■ **What you need to do**: The entries below are to be restated exactly, and their images are to be omitted.

■ **Dataset records**:
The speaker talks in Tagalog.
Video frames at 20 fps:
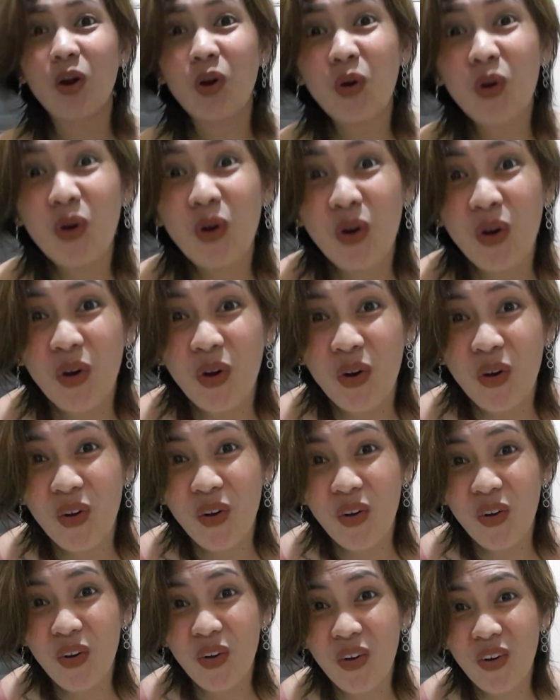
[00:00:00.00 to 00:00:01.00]
Oh,
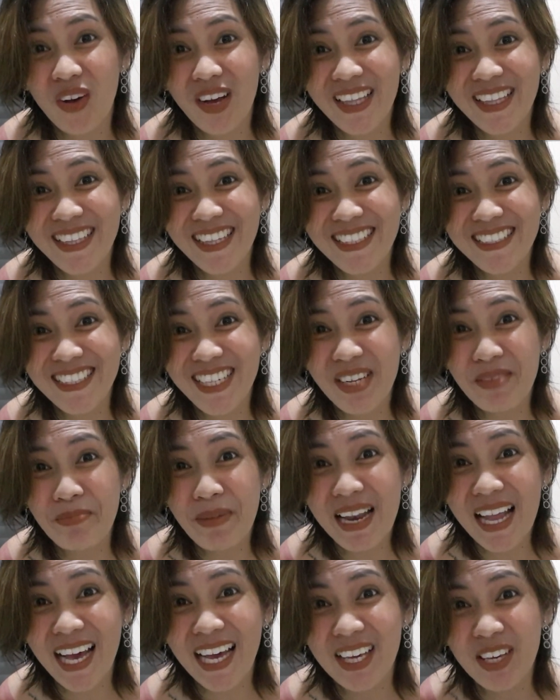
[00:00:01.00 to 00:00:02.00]
nandyan
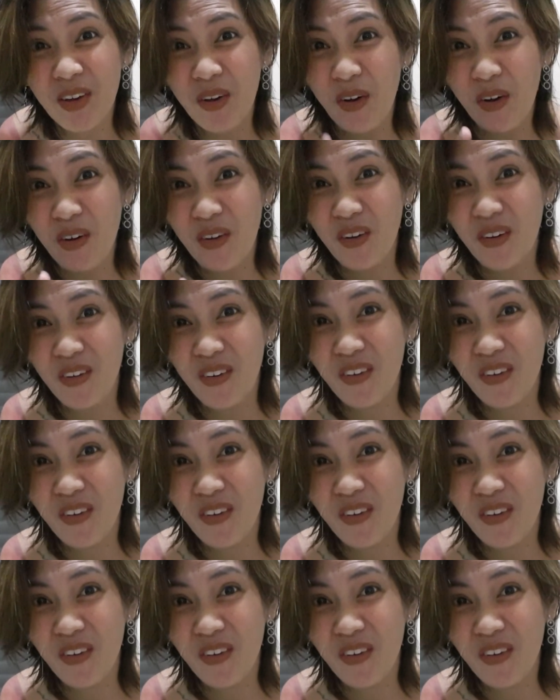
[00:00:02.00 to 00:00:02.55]
pala kayo?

■ **Exercise output**:
The speaker talks in Tagalog.
Video frames at 20 fps:
[00:00:00.00 to 00:00:01.00]
Oh,
[00:00:01.00 to 00:00:02.00]
nandyan
[00:00:02.00 to 00:00:02.55]
pala kayo?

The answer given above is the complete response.